Military

BAE Systems wins £3.95-billion contract to start SSN-AUKUS sub work

Artist's concept of SSN-AUKUS
BAE Systems
Artist's concept of SSN-AUKUS
BAE Systems

The UK/US/Australian AUKUS nuclear attack submarine treaty is moving from diplomacy to nuts-and-bolts after the UK Ministry of Defence awarded a £3.95-billion (US$4.8 billion) contract to begin detailed design work and long-term procurement for the SSN-AUKUS-class boat.

In response to the profound shift in the geopolitical scene, especially in the Indo-Pacific region, the United States, Britain, and Australia entered into the AUKUS agreement in 2021 aimed at providing the Royal Australian Navy with a home-built and supported fleet of nuclear-powered attack submarines.

This treaty represented an unprecedented technology-sharing agreement where the two most advanced Western nuclear powers agreed to provide both technological expertise and even complete nuclear submarines to Australia to replace the current Collins-class conventional fleet as it developed the domestic infrastructure to build and support its own attack boats.

It's a simple thing to state, but this covers an incredibly complex enterprise that will take decades to implement. As a result, the past two years have seen a lot of speculation about what AUKUS would actually look like. What would the submarines, if any, be? Would the agreement go forward, or would it be quietly moved to the back burner?

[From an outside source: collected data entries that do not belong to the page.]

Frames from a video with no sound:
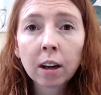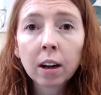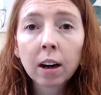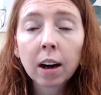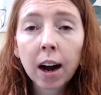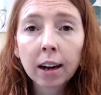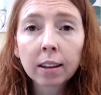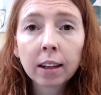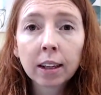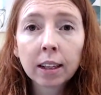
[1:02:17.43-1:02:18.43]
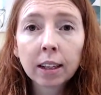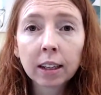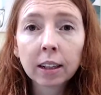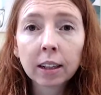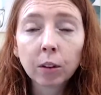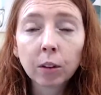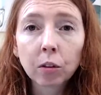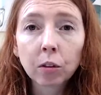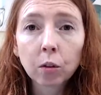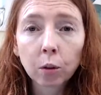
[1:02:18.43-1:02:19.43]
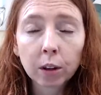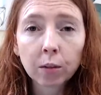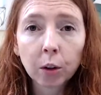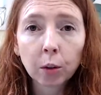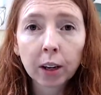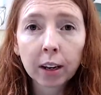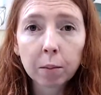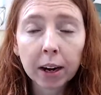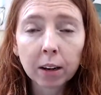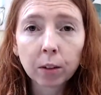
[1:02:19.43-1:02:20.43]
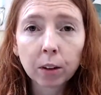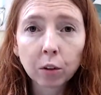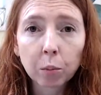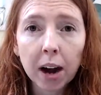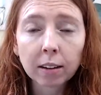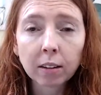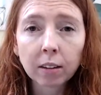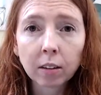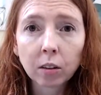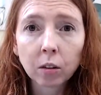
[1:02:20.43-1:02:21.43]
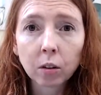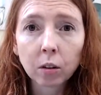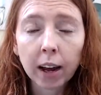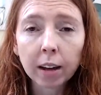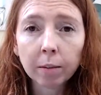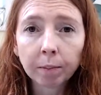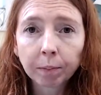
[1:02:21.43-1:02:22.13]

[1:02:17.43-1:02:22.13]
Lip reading: hatha, yin, and restorative yoga and mindfulness practices to do that.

The new award dovetails AUKUS and the British program to replace the Astute-class submarines currently being built, while producing more common technologies that will be installed in the US, UK, and Australian boats. The SSN-AUKUS-class will begin construction when the last of the Astute subs are completed and some of these may go to Australia while domestic shipyards are being built and will replace the American Virginia-class boats that the RAN will buy as a stopgap.

Along with the design and procurement work through 2028, the new agreement will allow for improving the BAE Systems' site in Barrow-in-Furness and the expansion of the Rolls-Royce Raynesway site in Derby for nuclear reactor construction. Because of international nuclear treaty obligations, Britain and the US will provide Australia with completed nuclear reactors and fuel. The submarines will include American propulsion plant systems and components as well as a missile vertical launch system and weapons that will be common to all three navies.

"This multi-billion-pound investment in the AUKUS submarine program will help deliver the long-term hunter-killer submarine capabilities the UK needs to maintain our strategic advantage and secure our leading place in a contested global order," said Grant Shapps, Britain's Defence Secretary. "I’m committed to backing our defense industry, because it’s only with the mission critical support of businesses like BAE Systems that the UK can develop the advanced equipment our Armed Forces need to defend the British people in a more dangerous world."